Washington, D.C. Announces Major Green Changes

WASHINGTON — Washington, D.C. recently took two major steps forward in following the green revolution when it joined a group of cities pledging to counteract global climate change and announced a new set of building codes in the course of a week.

In early December, the nation’s capital became the 58th city to join C40, a network of international cities pledging to lower carbon emissions and increase energy efficiency to combat global climate change. The group was created by former London Mayor Ken Livingstone in 2005 before partnering with the Cities program, a part of the Clinton Climate Initiative, in 2006. New York City Mayor Michael Bloomberg became the chair of C40 in 2010.

As part of the announcement, Washington, D.C. Mayor Vince Gray reported the district had reduced its pollution levels by 12.5 percent since 2006.

A few days later, the city released new local building codes, which included a large expansion to the amount of green requirements for all new construction in the district. The district projects this will result in a 30-percent reduction in the amount of energy used by new structures. This is the first update since 2006, and the new rules will apply to all new or substantially renovated commercial buildings larger than 10,000 square feet, along with multifamily residential structures that are at least four-stories tall.

The changes will place the district on the cutting edge of building regulations, as it based its new rules on the 2012 version of the International Building Code, while most local governments that have made this type of move have only switched to the 2009 standards.

Mayor Vincent Gray said the new codes demonstrated the district’s “strong commitment to being a national and global leader in sustainable building practices.”

The new regulations aim to cut landscaping water use in half and combat the heat island effect, a phenomenon where urban areas with small amounts of green space experience a higher temperature than less developed areas. This occurs because concrete, pavement and other building materials absorb heat at a higher rate than green spaces with trees or other plant matter.

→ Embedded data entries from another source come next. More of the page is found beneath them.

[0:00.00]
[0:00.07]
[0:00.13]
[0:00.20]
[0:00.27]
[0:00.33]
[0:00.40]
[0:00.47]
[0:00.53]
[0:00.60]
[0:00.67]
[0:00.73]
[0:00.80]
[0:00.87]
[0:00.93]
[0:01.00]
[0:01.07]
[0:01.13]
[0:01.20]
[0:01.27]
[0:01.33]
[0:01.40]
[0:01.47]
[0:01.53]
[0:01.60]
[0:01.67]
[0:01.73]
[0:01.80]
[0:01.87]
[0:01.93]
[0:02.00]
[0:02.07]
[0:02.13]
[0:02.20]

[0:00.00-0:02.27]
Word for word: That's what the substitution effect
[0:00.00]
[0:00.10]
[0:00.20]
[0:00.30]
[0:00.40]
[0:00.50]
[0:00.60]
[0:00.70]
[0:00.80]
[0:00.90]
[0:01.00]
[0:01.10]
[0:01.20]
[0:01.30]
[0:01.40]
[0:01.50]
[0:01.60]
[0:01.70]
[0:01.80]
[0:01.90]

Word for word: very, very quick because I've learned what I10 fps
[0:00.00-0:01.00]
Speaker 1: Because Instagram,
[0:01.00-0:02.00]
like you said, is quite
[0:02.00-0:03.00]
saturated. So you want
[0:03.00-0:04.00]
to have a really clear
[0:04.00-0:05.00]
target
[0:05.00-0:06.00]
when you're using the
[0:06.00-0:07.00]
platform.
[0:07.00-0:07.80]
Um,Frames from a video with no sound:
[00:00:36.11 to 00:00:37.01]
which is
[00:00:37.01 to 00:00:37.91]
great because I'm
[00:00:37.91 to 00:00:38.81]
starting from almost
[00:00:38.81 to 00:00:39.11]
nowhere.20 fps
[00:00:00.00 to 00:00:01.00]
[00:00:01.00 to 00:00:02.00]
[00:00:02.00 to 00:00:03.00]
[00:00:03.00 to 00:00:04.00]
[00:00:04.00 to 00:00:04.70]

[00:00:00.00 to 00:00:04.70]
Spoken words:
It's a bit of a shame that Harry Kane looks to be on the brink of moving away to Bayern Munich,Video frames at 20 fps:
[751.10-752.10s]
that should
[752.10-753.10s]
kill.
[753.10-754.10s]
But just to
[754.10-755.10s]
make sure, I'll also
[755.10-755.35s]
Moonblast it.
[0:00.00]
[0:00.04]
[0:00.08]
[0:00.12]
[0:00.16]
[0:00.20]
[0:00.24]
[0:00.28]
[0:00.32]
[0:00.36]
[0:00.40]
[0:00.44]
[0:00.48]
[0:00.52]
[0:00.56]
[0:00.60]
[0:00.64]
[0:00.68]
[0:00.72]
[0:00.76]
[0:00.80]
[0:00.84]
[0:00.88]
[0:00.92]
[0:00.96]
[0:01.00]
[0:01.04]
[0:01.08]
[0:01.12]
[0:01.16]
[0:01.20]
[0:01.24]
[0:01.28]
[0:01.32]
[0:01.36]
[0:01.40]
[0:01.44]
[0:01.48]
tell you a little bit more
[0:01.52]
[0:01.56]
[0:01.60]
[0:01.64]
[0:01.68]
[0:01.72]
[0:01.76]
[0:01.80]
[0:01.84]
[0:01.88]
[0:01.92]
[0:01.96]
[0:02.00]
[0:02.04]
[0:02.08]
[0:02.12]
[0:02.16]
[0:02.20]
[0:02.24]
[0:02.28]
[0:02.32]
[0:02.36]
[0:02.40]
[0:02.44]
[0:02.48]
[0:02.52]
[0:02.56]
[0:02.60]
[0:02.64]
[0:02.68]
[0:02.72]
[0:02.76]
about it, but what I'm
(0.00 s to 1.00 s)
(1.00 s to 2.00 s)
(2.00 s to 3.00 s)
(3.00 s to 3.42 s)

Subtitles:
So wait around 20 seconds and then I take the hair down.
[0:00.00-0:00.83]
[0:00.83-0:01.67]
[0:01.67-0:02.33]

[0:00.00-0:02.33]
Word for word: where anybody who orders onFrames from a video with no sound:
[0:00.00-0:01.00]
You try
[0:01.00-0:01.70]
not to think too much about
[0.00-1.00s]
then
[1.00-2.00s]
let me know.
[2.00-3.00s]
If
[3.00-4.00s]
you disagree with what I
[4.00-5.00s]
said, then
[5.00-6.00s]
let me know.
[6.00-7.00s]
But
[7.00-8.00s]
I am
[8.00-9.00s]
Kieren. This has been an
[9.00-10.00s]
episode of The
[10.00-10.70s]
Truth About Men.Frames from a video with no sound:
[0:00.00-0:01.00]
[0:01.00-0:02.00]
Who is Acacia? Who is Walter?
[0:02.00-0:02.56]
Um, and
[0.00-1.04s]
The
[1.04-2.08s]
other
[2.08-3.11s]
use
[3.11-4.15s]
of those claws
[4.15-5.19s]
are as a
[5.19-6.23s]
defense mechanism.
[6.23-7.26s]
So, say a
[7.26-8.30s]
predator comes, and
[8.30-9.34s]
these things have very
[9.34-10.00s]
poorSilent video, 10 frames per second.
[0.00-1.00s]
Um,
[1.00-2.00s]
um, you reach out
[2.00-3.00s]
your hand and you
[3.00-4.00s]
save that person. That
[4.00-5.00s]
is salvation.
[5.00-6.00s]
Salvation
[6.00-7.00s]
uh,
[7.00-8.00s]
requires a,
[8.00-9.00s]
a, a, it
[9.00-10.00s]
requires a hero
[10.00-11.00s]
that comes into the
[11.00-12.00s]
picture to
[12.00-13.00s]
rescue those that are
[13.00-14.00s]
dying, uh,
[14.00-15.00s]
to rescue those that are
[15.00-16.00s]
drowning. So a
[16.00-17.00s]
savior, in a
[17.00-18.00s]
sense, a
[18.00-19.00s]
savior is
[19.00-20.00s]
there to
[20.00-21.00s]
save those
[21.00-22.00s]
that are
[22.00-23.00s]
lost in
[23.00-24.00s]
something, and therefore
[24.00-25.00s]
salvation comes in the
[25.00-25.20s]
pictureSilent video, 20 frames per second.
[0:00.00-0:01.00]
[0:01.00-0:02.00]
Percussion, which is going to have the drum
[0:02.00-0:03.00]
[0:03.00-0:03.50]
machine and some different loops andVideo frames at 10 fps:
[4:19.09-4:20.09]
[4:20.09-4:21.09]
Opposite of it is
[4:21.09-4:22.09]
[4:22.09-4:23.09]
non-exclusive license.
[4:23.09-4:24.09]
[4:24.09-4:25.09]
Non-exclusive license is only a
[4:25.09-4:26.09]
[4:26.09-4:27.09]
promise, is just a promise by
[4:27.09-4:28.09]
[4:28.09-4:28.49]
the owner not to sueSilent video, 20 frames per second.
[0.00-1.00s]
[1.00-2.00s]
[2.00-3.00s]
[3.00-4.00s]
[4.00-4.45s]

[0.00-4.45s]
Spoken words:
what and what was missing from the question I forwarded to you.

It can be counteracted with living roofs, which are populated with plants that provide added insulation without absorbing as much heat from the sun, or by using shade or reflective roof materials that counteract heat absorption.

The list of new green requirements is robust to say the least. Changes were also made to some safety codes, such as a rule mandating all new residential units to include smoke and carbon monoxide alarms in or directly next to all bedrooms.